Poi, dice Bagella, c’è anche la questione più politica che tira in ballo l’Europa. “Tria oggi è il nostro garante. Salvini e Borghi possono dire molte cose ma alla fine tutto questo dovrà inevitabilmente fare i conti con le indicazioni che vengono dall’Europa. E questo Tria lo sa benissimo. Ma voglio dire un’altra cosa. La Lega dice di voler andare in Ue a chiedere più flessibilità? D’accordo ma ricordiamoci che non funziona con un solo Paese che chiede una cosa e la ottiene. L’Europa oggi è costituita da 28 Paesi membri e tutti devono dire la loro. E qualcuno potrebbe non essere d’accordo. Insomma, un consiglio, in Ue ci si vada coi piedi di piombo”.

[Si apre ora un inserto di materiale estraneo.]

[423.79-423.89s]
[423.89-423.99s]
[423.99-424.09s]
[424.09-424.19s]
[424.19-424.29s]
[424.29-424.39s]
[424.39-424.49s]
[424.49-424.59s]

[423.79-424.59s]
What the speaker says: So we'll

Tra i falchi pronti a colpire l’Italia in caso di colpi di testa sul terreno dei conti c’è sicuramente la Germania, paladina del rigore finanziario. Bagella fa una valutazione di carattere storico e culturale. “I tedeschi si sono rialzati da due sconfitte mondiali, oggi qualunque cosa mini il loro quieto vivere, come possibili interferenze sui conti pubblici, li disturba. E poi in Germania negli ultimi anni c’è stata una forte crescita delle istanze nazionaliste, di cui il governo sembra voler tenere conto”.

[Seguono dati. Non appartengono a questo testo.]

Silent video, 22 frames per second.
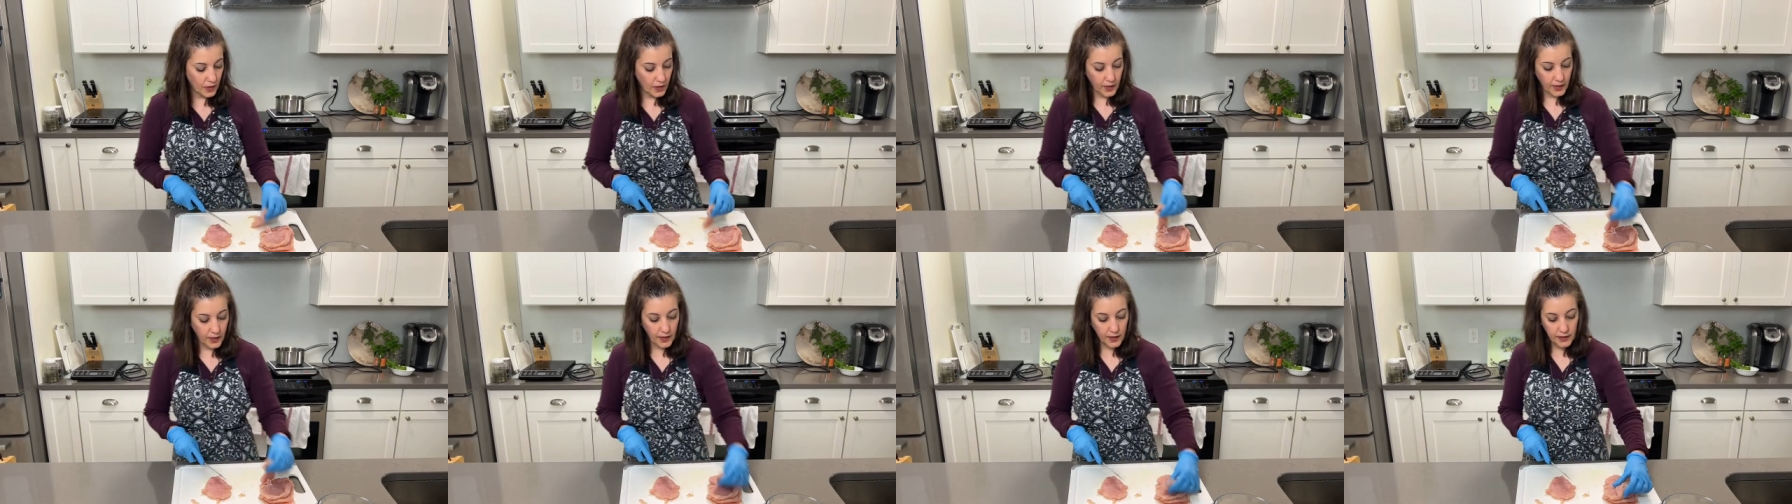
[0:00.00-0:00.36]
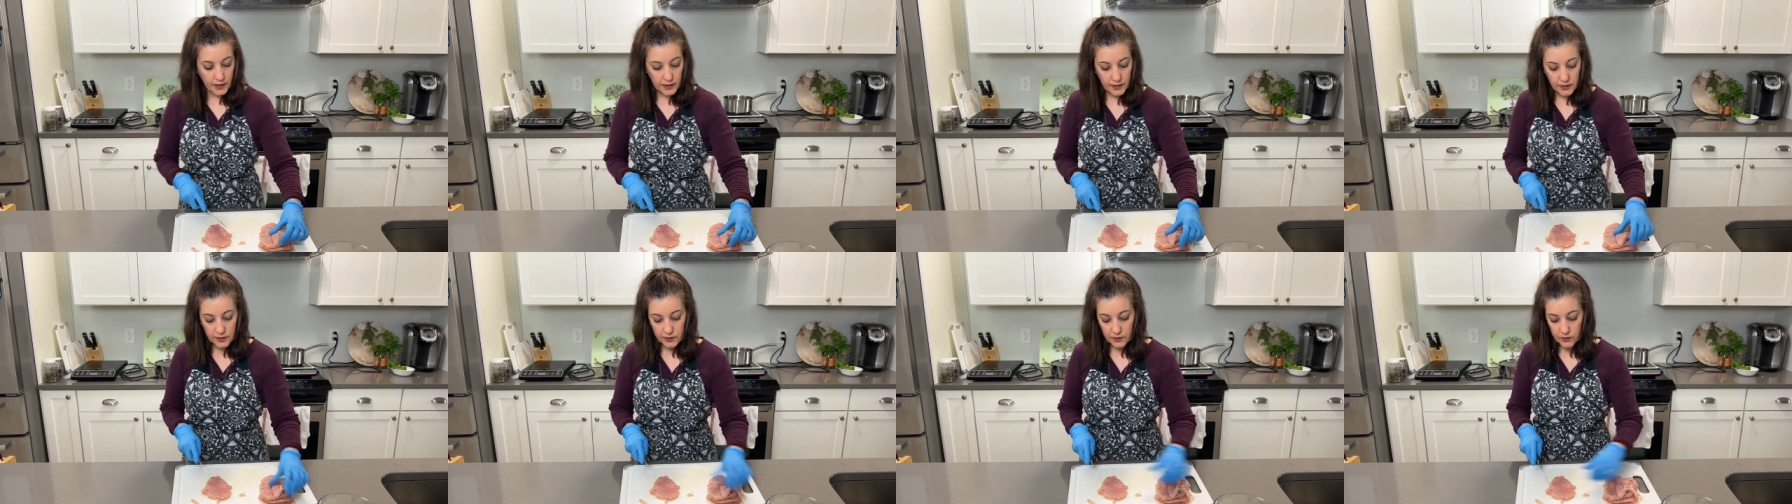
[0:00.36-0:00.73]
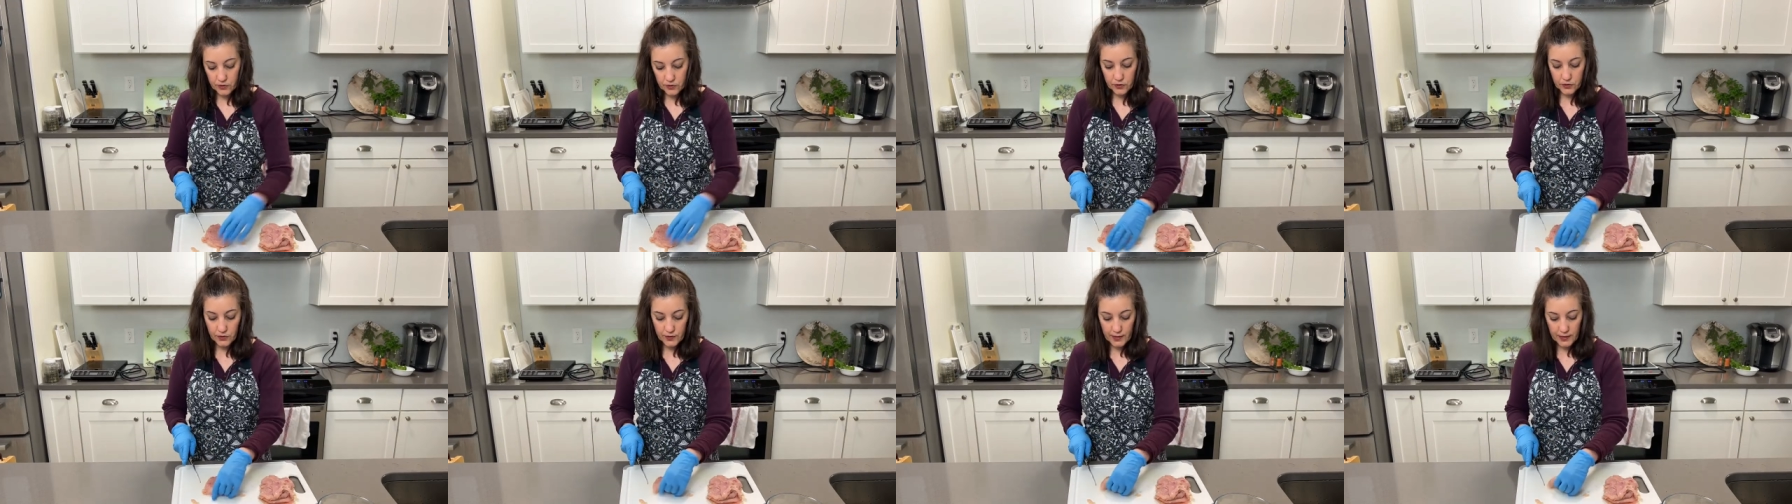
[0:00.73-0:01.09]
And
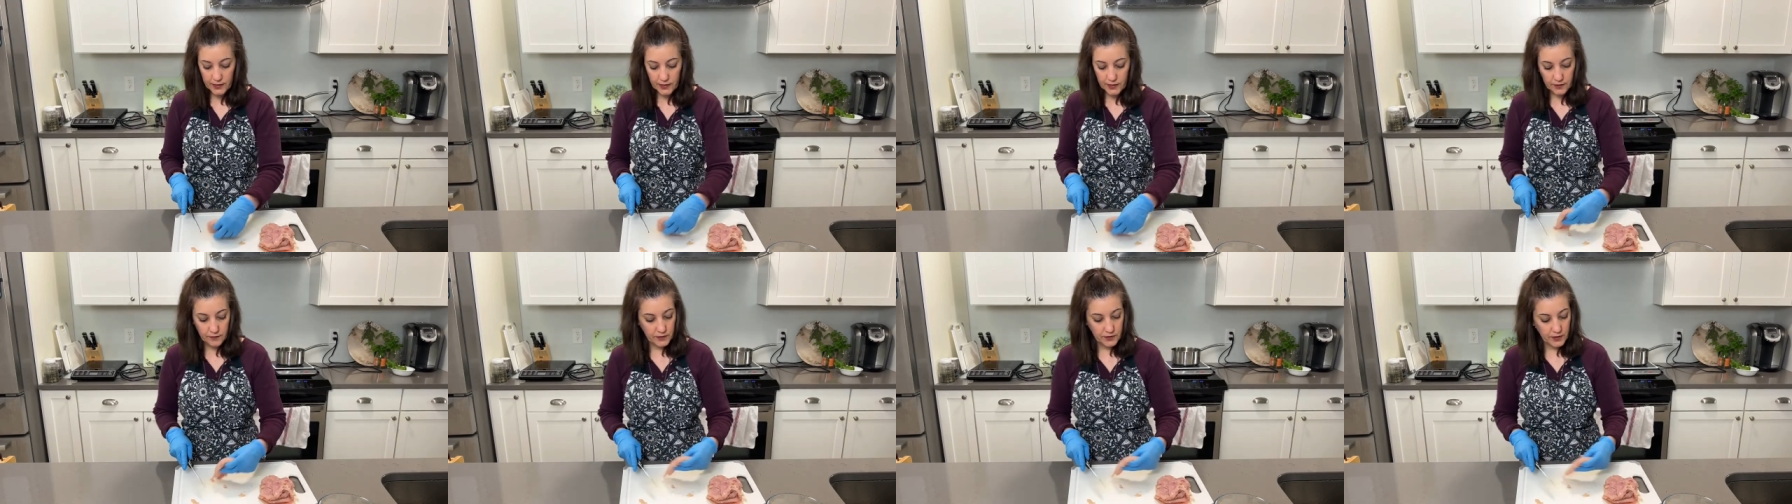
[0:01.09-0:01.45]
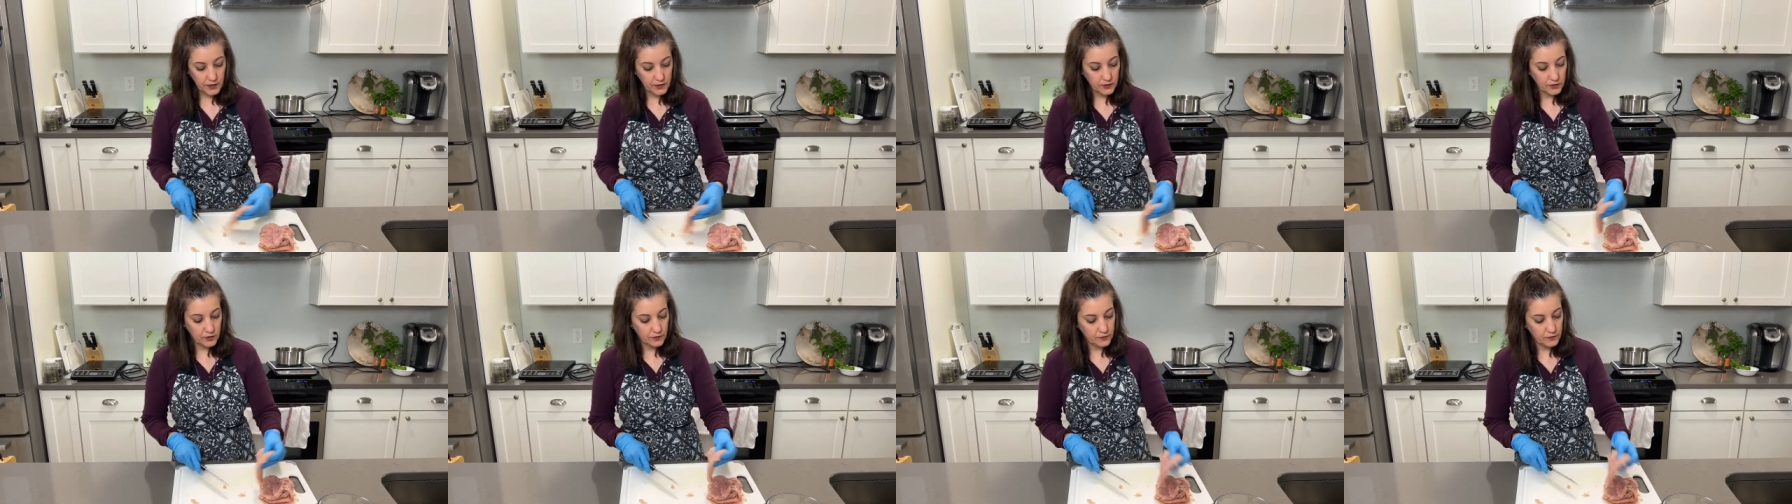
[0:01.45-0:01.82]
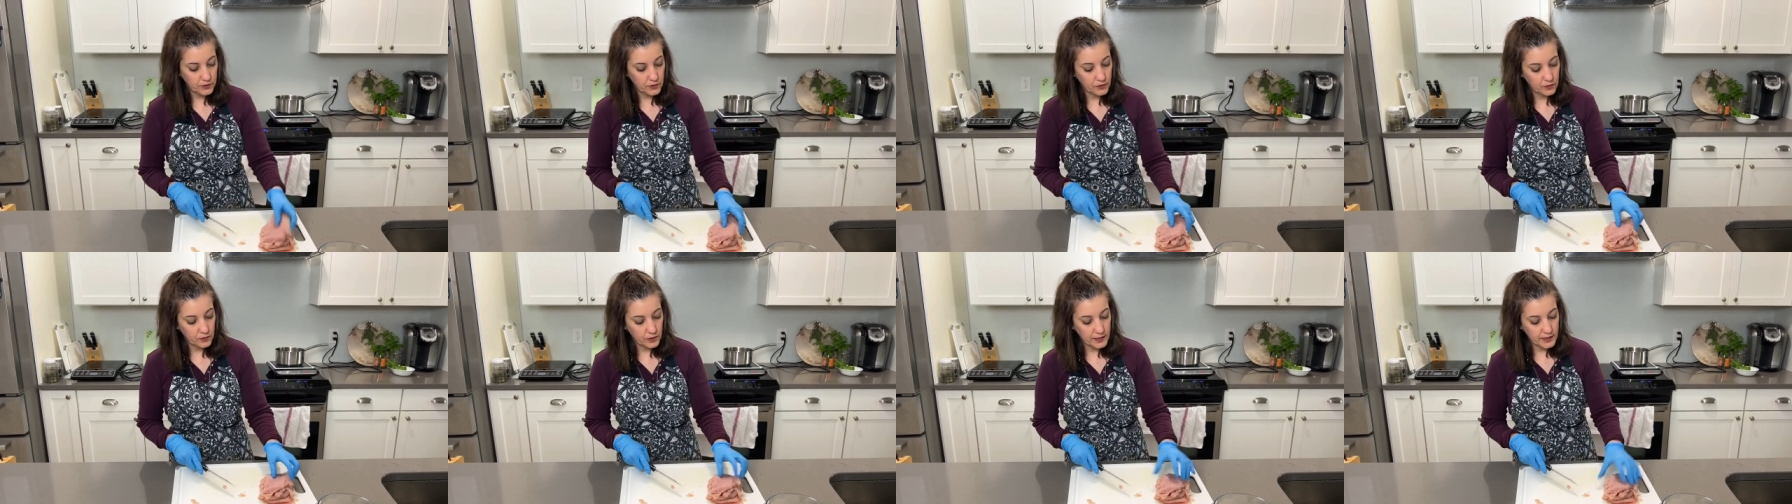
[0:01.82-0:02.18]
so that gives us a
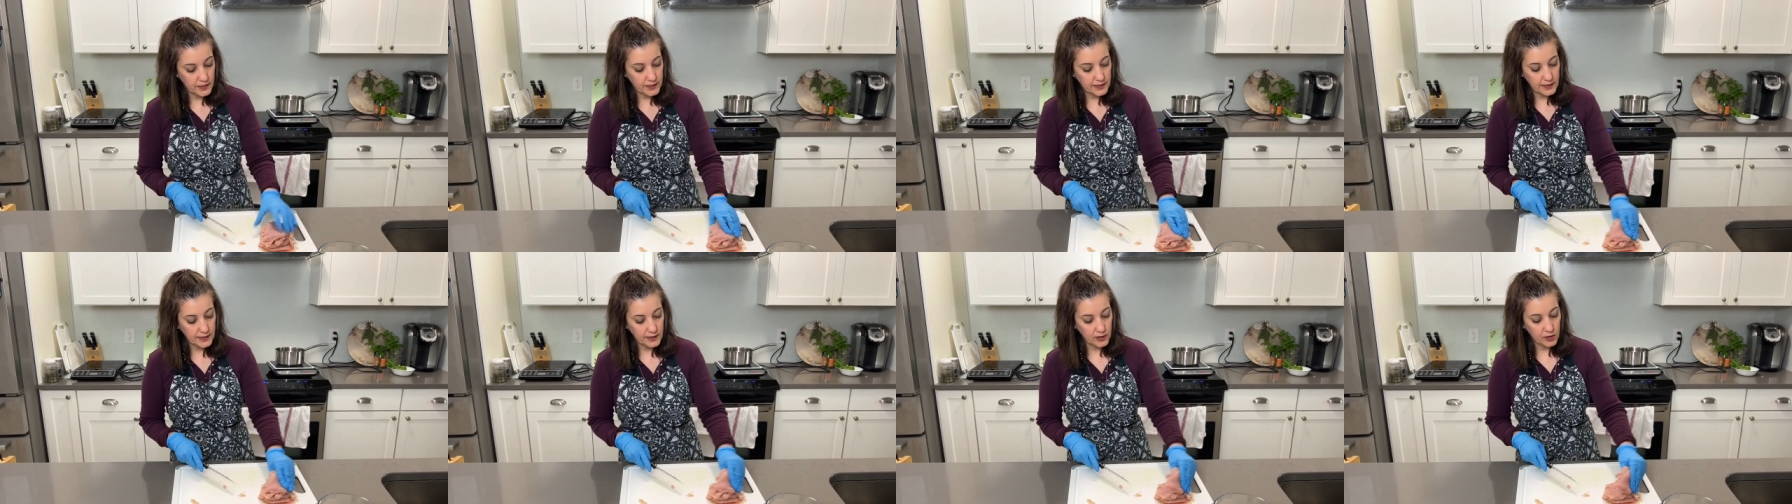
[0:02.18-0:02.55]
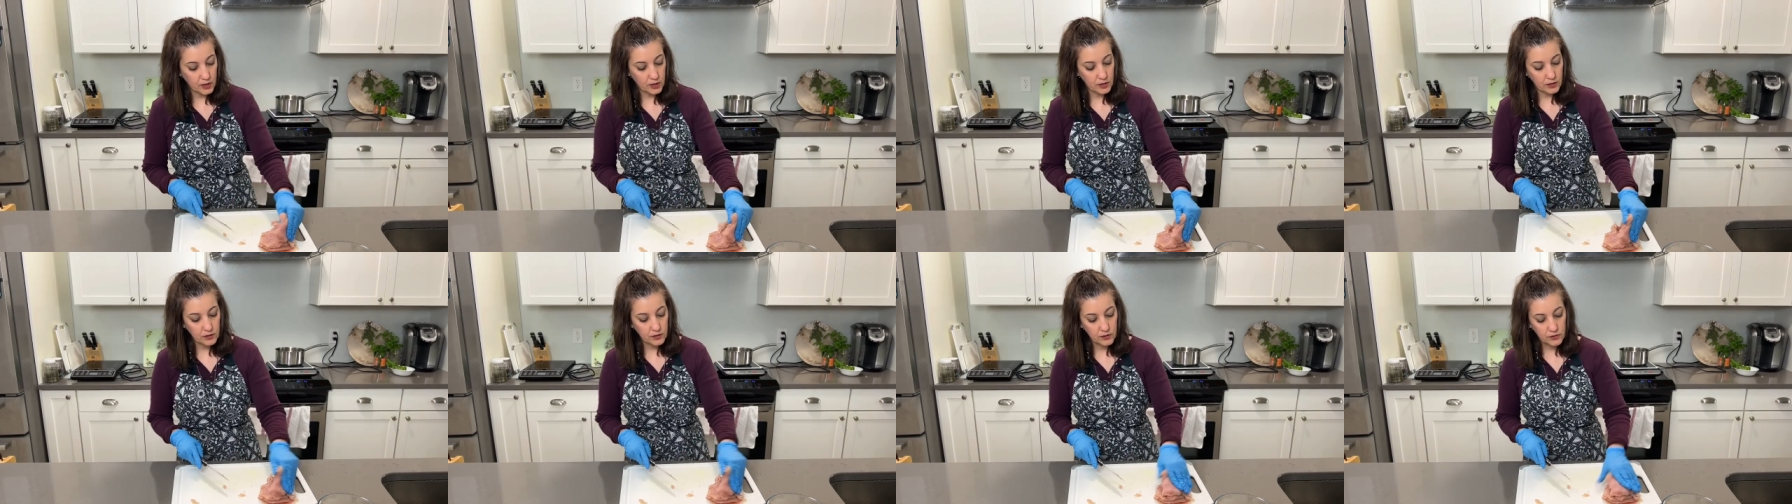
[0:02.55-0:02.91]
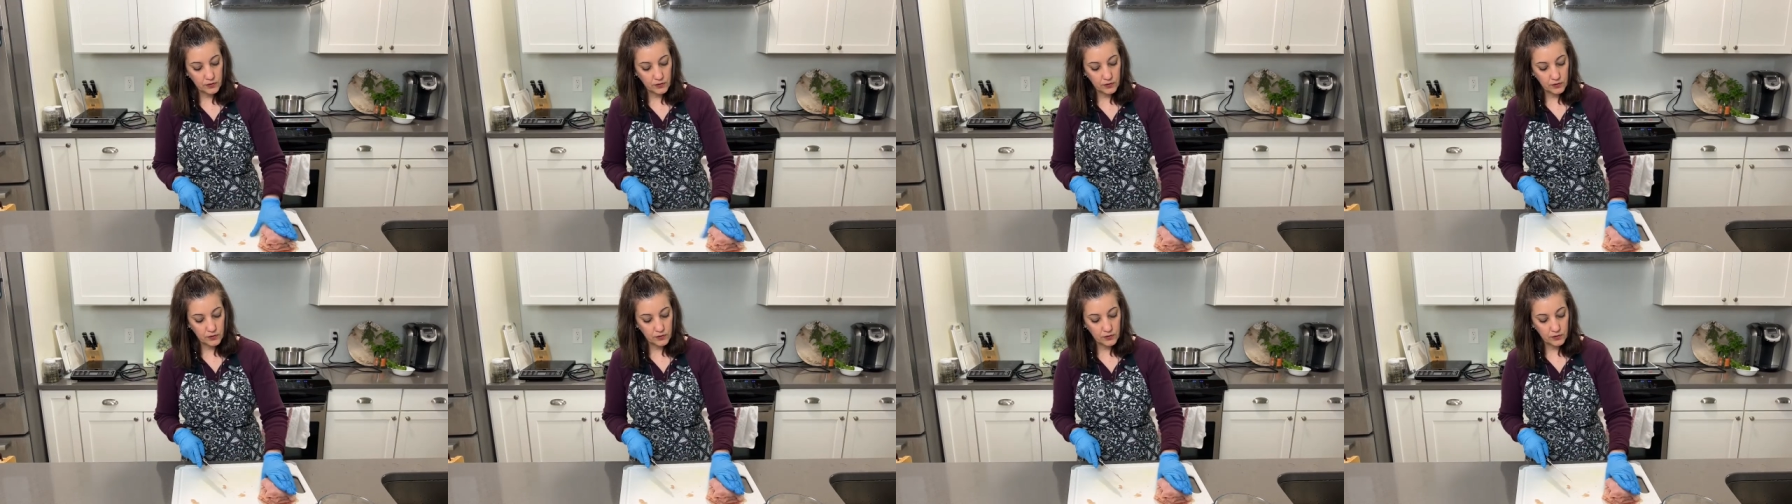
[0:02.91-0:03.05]
few right there.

Cambio di argomento, i dazi e il G20 di Buenos Aires che vede buona parte del globo schierato contro Donald Trump. “Francamente penso che i dazi non abbiamo altro effetto che far salire i prezzi. Questo alla fine gli americani lo capiranno e per questo potrebbero decidere di cambiare cavallo alle prossime elezioni (a novembre peraltro ci saranno le elezioni del mid term, ndr). I dazi sono qualcosa di antistorico, che va contro il mondo moderno e globalizzato. E poi gli americani sono stati tra i primi sostenitori e promotori del Wto e ora gli vanno contro? In cuor mio credo che questa politica prima o poi cesserà e gli Stati Uniti faranno marcia indietro”.